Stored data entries
****************

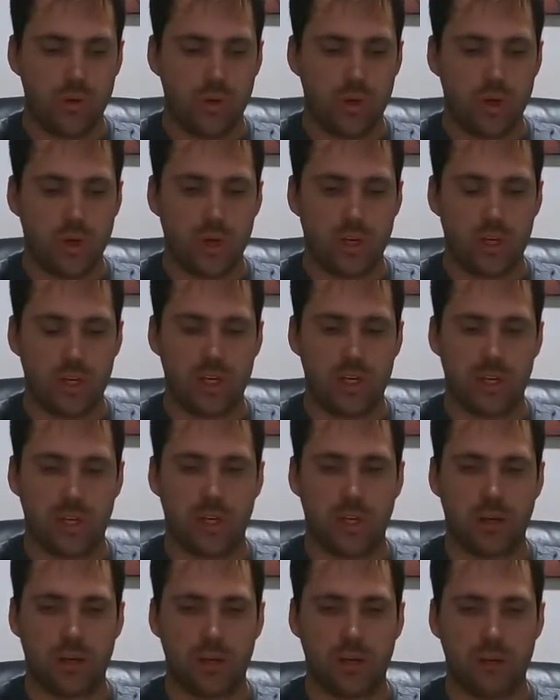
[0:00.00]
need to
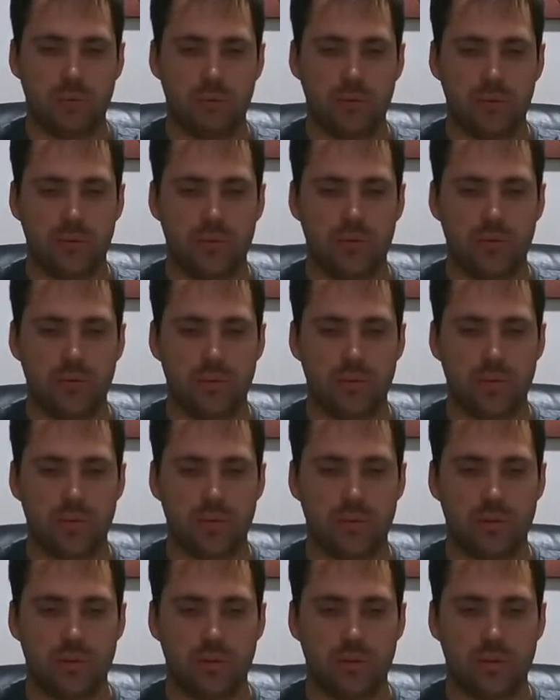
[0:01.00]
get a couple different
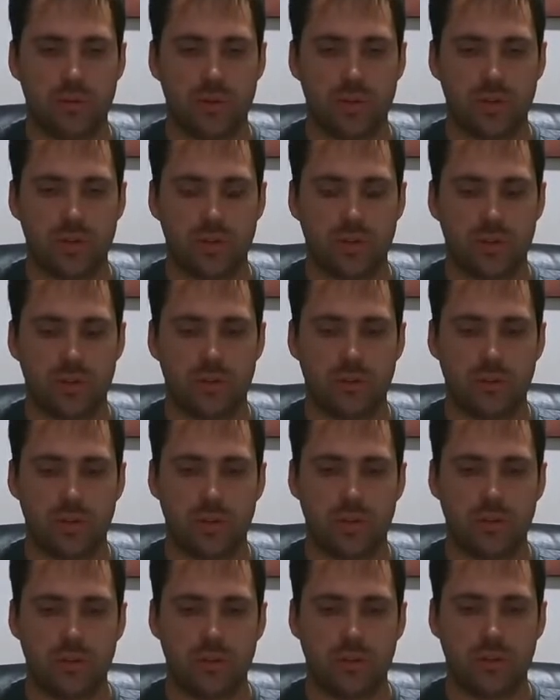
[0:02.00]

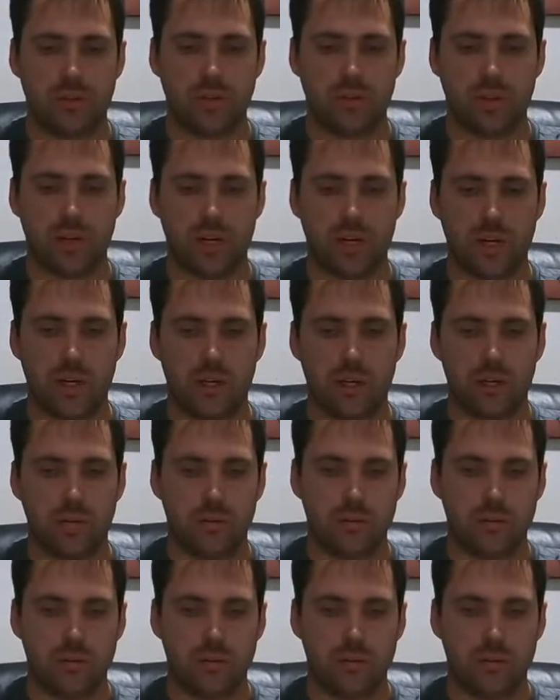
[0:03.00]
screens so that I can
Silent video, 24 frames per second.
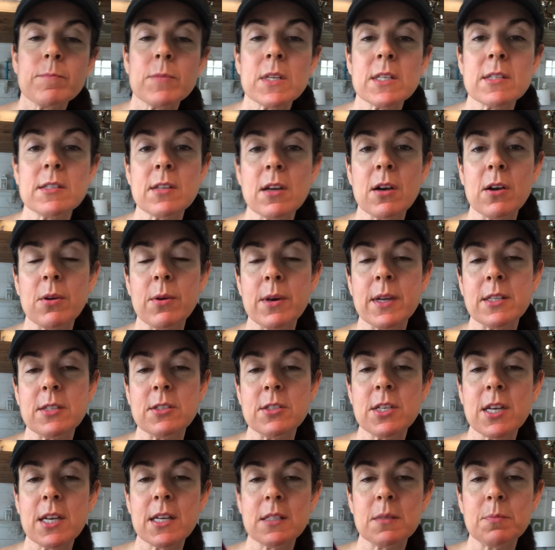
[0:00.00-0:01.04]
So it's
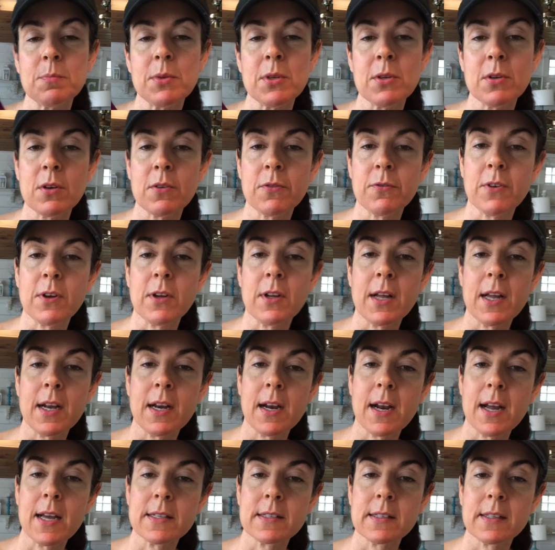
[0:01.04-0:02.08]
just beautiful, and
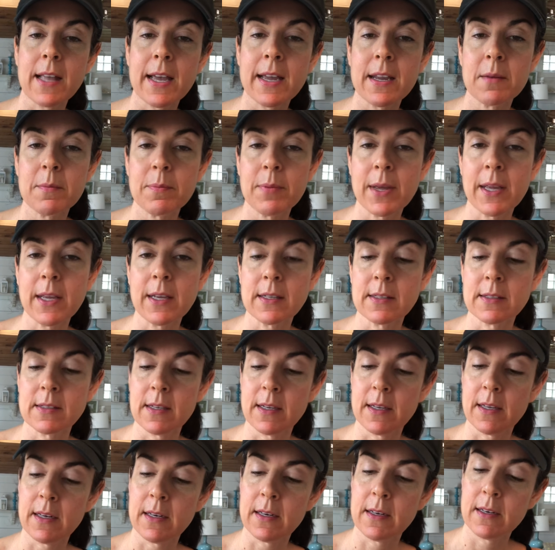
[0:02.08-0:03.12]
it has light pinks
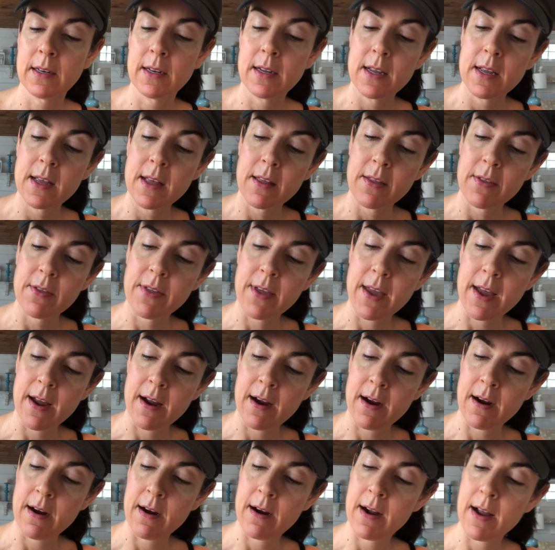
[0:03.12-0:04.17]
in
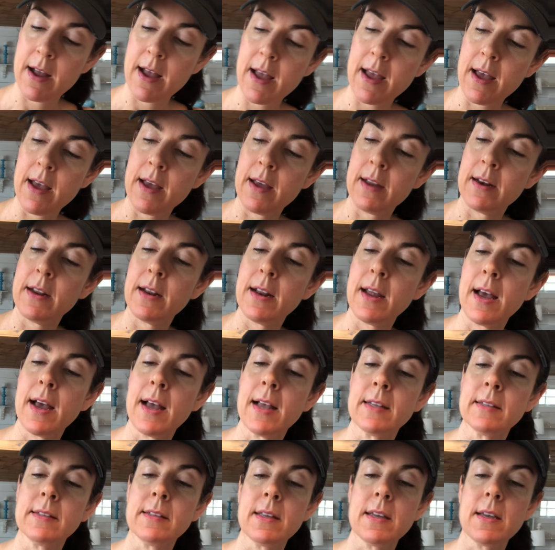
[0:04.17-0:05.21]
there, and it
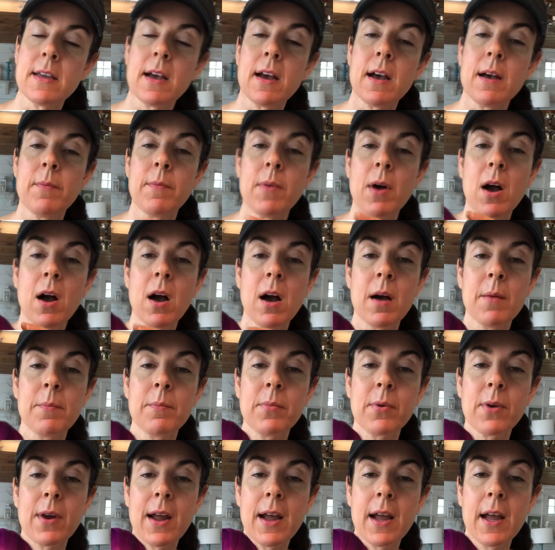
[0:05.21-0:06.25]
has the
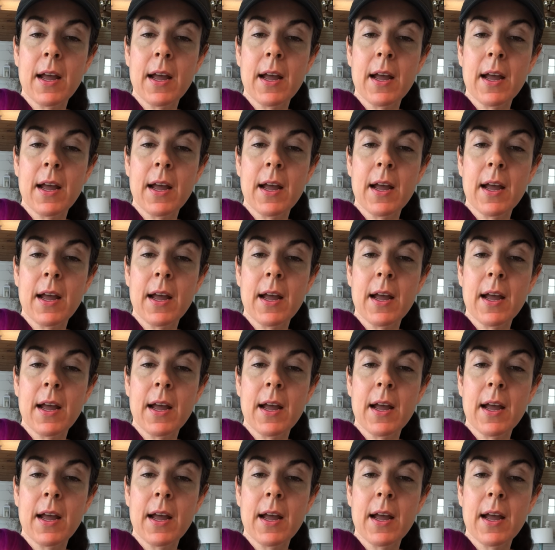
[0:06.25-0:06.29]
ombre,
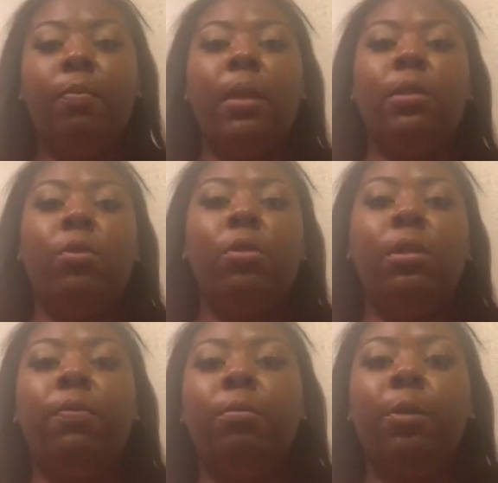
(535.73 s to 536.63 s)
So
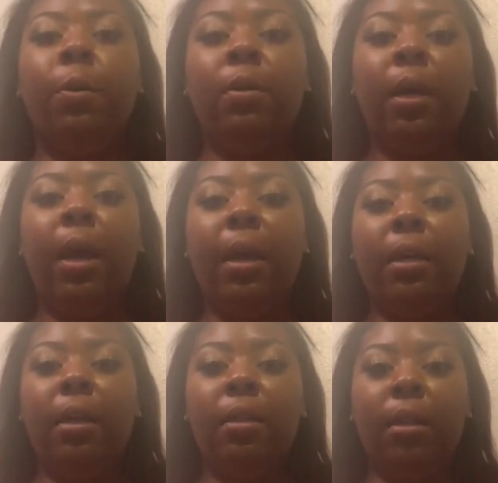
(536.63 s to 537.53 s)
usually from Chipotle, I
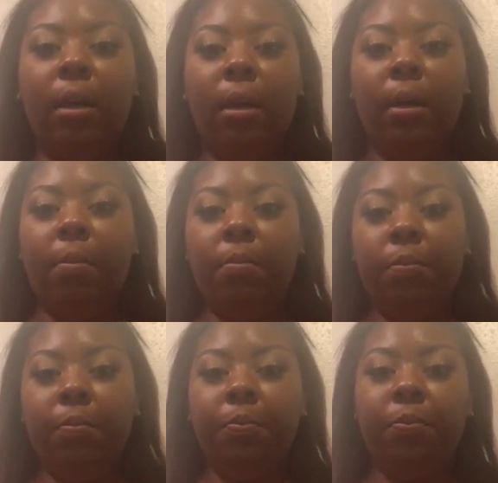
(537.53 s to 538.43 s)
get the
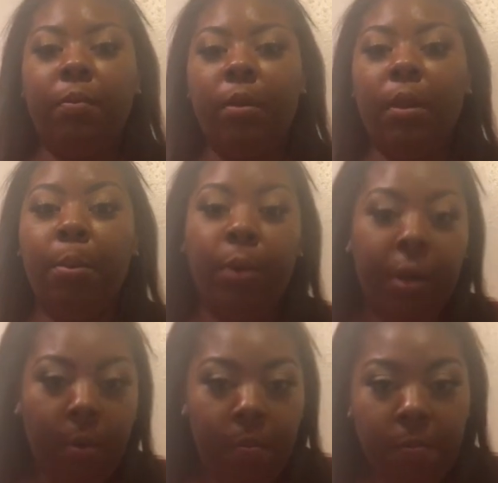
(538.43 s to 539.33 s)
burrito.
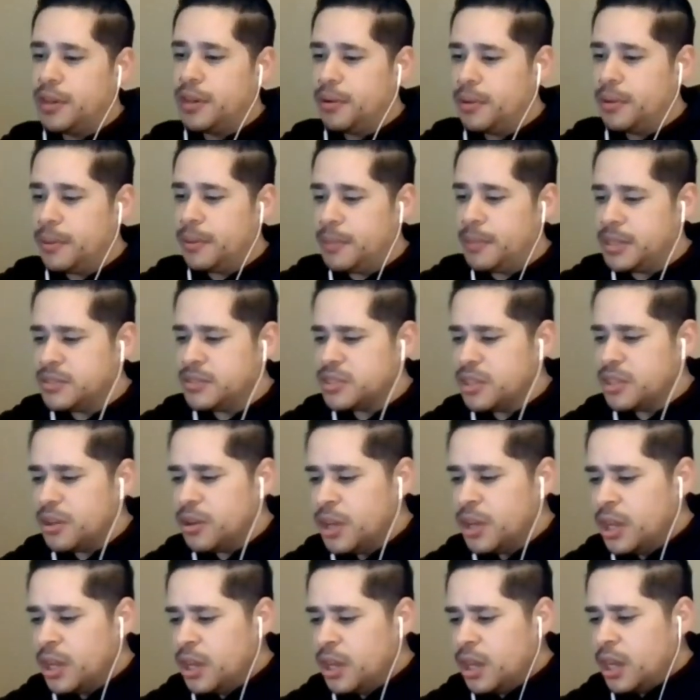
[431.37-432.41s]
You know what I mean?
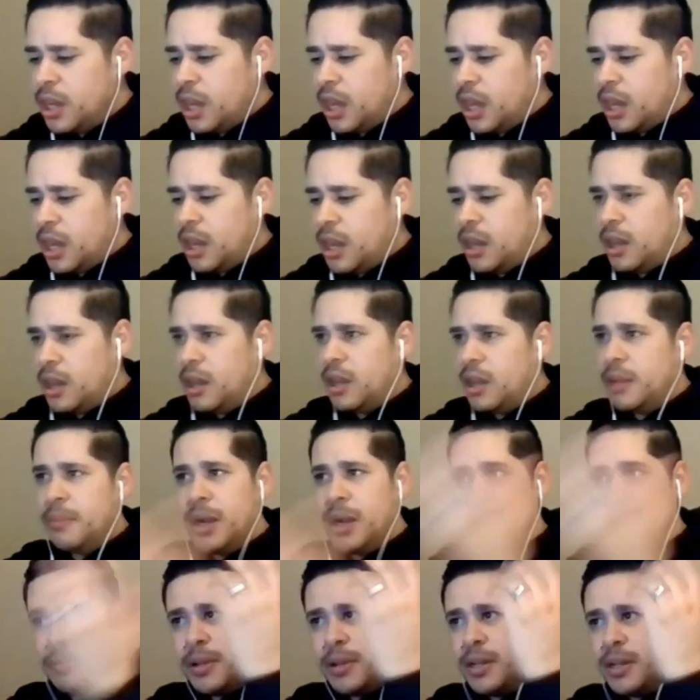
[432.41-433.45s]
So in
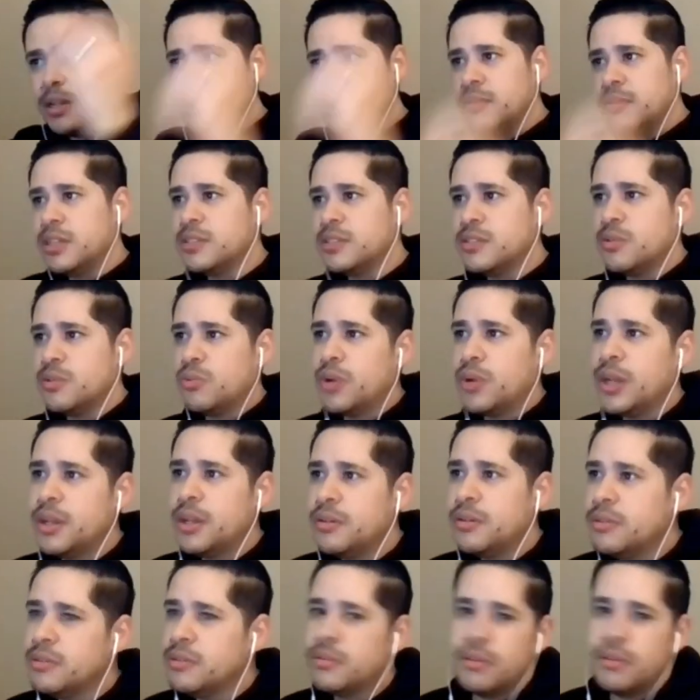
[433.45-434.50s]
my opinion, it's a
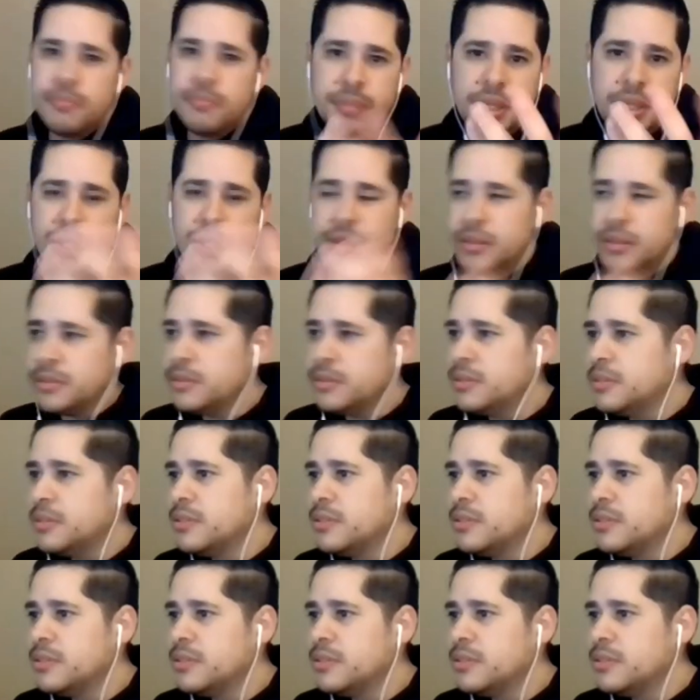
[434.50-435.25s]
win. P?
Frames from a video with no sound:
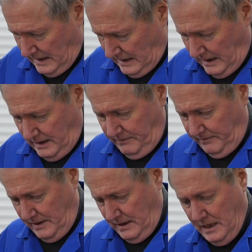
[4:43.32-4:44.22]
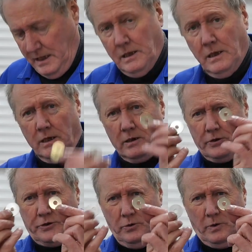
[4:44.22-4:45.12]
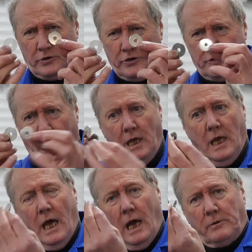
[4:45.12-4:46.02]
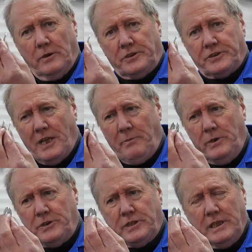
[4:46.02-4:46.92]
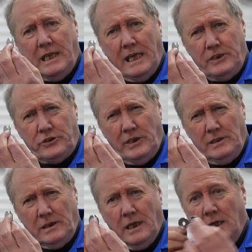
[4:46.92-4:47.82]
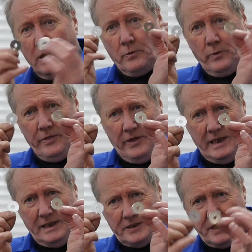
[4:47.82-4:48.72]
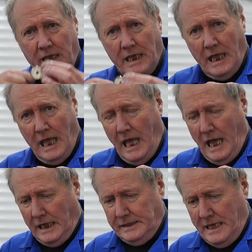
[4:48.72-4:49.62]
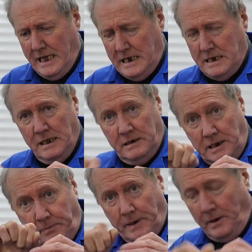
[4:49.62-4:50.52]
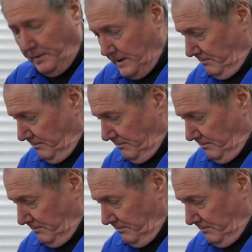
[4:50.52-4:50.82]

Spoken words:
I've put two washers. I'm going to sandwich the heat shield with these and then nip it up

****************

* _TASK TO CARRY OUT_
Scan the data above for the string "video" and copy each line where it appears.

* _EXERCISE SOLUTION_
Silent video, 24 frames per second.
Frames from a video with no sound:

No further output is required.